Optional local tests:
- Run the Node helper against a small expression list.
- Run the converter on `samples/MITC공부.pdf`.
- Confirm report fields:
- `Math render error count` is actual failure count.
- Missing checker info warning is absent when MathJax is available.
- Asset link counts remain 0 missing and 0 invalid for the sample.
## Acceptance Criteria
- Default test suite passes without Node.js or MathJax.
- Local-only policy is preserved: no CDN, remote API, or document upload path.
- `pdf2md doctor` reports MathJax checker availability clearly.
- Conversion still succeeds when MathJax is unavailable, with an info warning.
- Conversion still succeeds when individual formulas fail, with warning records.
- `.metadata.json` and `.report.md` show actual math render failure counts when MathJax is available.
- The generated Markdown is not changed by the checker.
## Hard Failure Criteria
- The checker blocks conversion when Markdown output exists.
- The checker uses a remote service or CDN at runtime.
- Default tests require Node.js, MathJax, MinerU, GPU, network, Obsidian, or sample PDFs.
- Raw MathJax output objects become public API return types.
- The report records renderability as successful when the checker did not actually run.
## Open Decisions Before Implementation
1. Dependency packaging:
- Use committed `package.json` and lockfile for a local MathJax package, or document a manual local npm setup.
- Recommended: commit `package.json` and lockfile so setup is reproducible.

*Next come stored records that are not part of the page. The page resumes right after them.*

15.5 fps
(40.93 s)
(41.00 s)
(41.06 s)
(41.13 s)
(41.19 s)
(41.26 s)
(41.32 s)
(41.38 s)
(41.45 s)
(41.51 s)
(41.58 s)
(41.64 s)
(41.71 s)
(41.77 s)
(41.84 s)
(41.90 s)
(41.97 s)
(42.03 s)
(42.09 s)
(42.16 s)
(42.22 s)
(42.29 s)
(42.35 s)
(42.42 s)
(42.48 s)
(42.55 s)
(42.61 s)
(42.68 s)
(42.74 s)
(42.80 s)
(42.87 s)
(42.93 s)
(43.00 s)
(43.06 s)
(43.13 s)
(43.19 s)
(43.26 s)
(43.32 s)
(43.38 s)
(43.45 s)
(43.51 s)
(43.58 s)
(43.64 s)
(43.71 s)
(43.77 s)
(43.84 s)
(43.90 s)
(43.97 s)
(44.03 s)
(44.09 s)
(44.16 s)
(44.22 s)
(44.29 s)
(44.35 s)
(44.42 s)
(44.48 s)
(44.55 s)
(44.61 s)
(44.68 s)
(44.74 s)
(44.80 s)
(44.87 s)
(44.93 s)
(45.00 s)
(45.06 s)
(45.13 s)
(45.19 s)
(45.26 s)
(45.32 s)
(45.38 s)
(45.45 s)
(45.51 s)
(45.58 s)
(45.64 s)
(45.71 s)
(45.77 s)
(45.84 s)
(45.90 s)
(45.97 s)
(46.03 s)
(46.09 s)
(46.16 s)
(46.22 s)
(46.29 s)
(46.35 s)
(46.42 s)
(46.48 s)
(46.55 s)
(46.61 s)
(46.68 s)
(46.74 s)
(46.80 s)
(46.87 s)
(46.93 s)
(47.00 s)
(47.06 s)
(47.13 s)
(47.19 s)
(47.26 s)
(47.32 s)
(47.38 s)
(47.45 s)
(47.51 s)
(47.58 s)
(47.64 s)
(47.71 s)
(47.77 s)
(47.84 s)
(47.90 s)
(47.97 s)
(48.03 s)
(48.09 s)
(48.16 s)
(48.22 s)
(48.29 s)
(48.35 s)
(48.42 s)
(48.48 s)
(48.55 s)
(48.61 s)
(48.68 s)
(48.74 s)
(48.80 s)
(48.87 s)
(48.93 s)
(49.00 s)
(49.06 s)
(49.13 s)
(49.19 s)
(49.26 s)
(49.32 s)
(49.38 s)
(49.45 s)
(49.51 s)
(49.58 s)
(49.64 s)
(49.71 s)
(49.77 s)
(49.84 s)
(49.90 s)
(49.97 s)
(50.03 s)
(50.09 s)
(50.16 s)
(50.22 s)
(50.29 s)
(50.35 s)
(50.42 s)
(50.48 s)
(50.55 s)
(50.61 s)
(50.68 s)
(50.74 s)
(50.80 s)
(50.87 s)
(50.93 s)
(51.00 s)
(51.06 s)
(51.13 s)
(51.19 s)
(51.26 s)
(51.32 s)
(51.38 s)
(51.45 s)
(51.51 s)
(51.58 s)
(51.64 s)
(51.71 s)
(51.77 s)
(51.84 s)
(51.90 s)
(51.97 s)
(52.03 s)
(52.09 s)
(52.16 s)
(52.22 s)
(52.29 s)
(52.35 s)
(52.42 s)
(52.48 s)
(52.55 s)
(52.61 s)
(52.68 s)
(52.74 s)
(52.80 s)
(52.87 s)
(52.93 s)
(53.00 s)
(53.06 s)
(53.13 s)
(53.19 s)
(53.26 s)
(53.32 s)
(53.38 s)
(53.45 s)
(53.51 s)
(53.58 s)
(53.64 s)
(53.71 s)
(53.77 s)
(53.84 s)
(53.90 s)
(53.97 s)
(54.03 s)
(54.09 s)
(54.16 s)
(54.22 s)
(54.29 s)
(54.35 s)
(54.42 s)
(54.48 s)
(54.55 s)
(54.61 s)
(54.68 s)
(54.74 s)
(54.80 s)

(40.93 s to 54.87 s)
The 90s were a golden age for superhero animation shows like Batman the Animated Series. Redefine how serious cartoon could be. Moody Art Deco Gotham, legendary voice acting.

2. Default checker activation:
- Recommended: auto-attempt the local checker when available; otherwise emit the existing unavailable-checker info warning.
3. Timeout value:
- Recommended initial default: 60 seconds per document batch, test-injectable and documented.
4. Doctor severity:
- Recommended: missing MathJax checker is WARN, not FAIL, because conversion can still produce useful output.
5. Real fixture gate:
- Recommended: keep real sample conversion explicit and opt-in for tests, but allow direct user-requested runs.

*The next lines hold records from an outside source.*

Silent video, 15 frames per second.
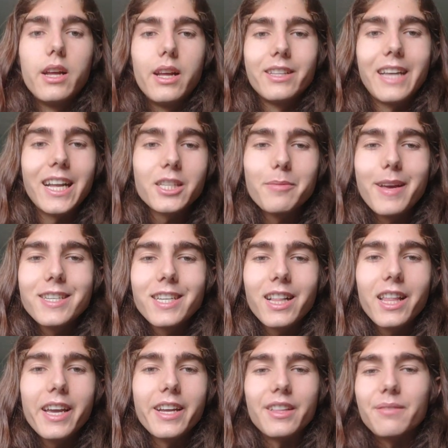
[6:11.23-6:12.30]
That's
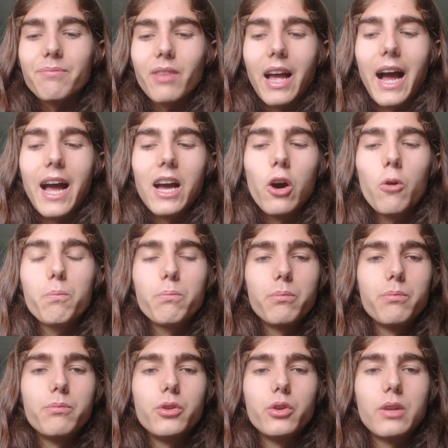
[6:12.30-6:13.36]
basically it. I hope
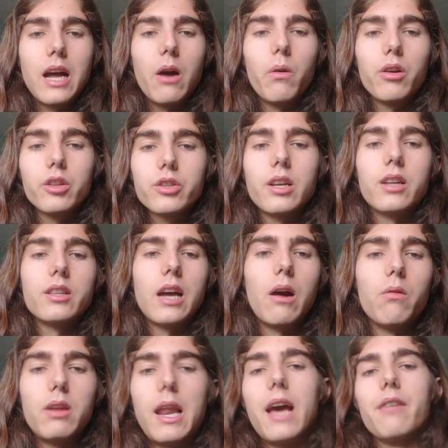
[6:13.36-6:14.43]
you now understand
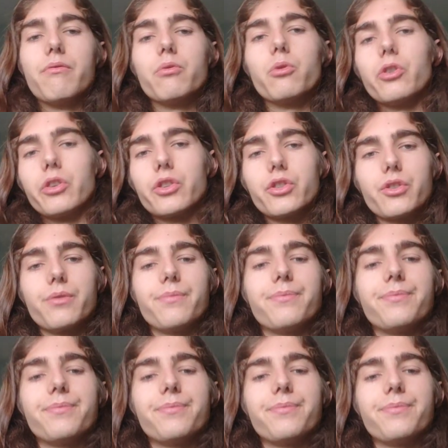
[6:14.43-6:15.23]
how life works.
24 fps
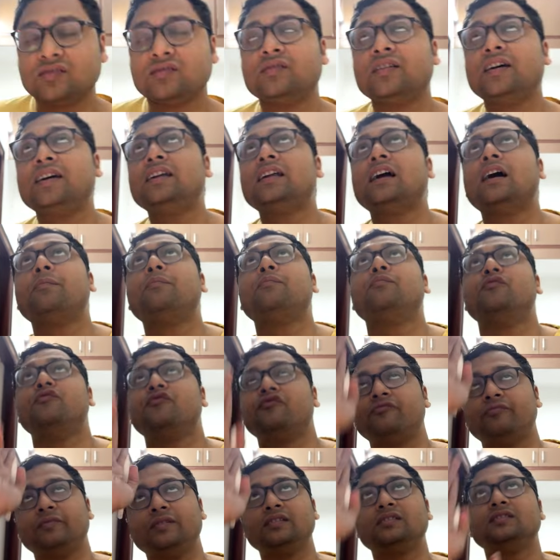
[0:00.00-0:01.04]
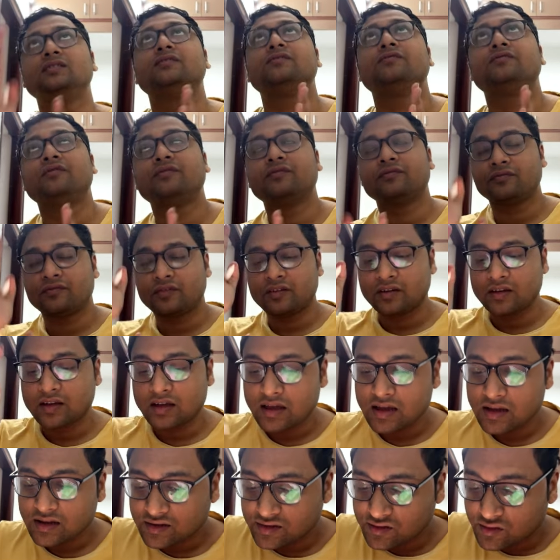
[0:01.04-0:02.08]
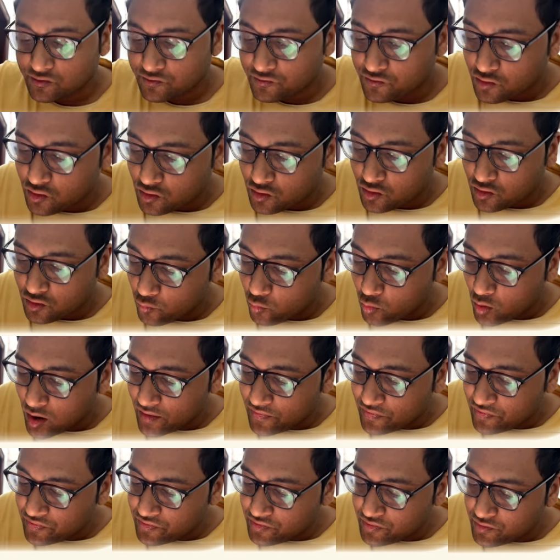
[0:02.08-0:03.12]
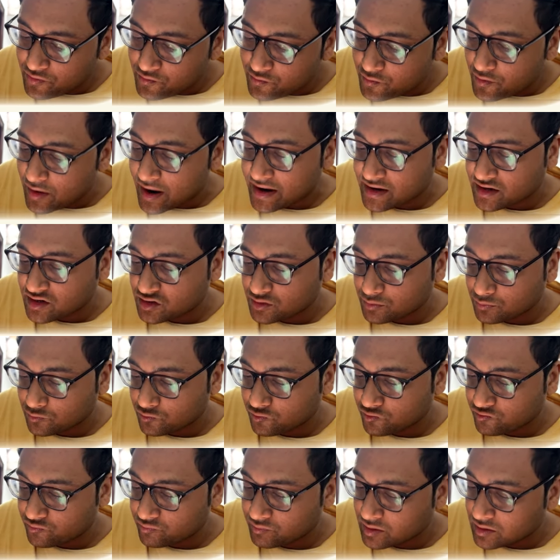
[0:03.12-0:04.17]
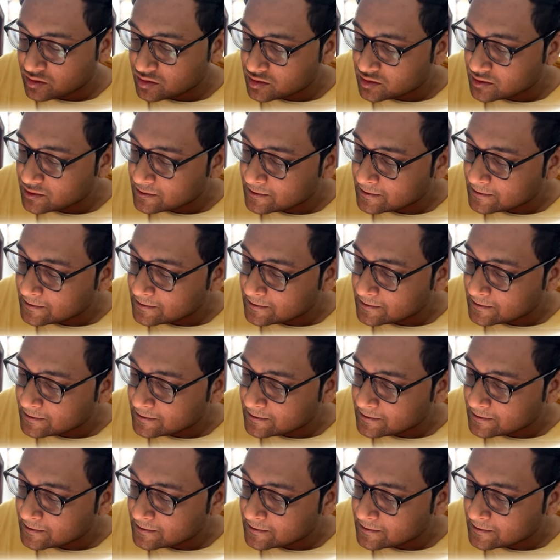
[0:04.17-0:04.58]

right? Up movement. So for one right movement,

## Suggested Implementation Contract
Objective:
- Implement a local MathJax render checker that validates normalized Markdown math expressions and records failures in metadata/report output without changing conversion continuity.
Expected outputs:
- Python MathJax checker wrapper.
- Node MathJax helper.
- Updated quality extraction for display/inline expression records.

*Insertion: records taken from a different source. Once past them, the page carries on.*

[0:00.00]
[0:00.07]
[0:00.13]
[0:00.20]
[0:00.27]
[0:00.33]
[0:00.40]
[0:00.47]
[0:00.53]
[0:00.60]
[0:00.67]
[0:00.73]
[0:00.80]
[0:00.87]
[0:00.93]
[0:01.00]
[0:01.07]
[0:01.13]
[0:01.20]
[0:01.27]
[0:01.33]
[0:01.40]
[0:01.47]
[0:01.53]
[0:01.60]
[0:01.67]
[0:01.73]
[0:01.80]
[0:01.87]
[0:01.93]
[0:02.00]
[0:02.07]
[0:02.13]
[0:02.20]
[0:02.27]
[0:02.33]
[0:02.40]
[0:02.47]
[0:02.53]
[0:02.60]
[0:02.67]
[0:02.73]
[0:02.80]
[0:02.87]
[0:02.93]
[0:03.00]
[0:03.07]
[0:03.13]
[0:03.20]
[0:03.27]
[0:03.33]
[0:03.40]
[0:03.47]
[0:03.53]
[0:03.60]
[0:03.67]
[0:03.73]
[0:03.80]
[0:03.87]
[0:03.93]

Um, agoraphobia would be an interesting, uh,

- Doctor warning coverage for missing checker dependencies.
- Setup documentation.
- Fast mocked tests and optional real local checker validation.
Non-goals:
- No cloud rendering.
- No Obsidian app automation.
- No full LaTeX engine.
- No manual review queue.
- No runtime engine selection.
- No correction or rewriting of failed formulas.
Verification:
- `uv run pytest`
- `git diff --check`
- Optional local Node helper smoke test.
- Optional `samples/MITC공부.pdf` conversion after local MathJax setup.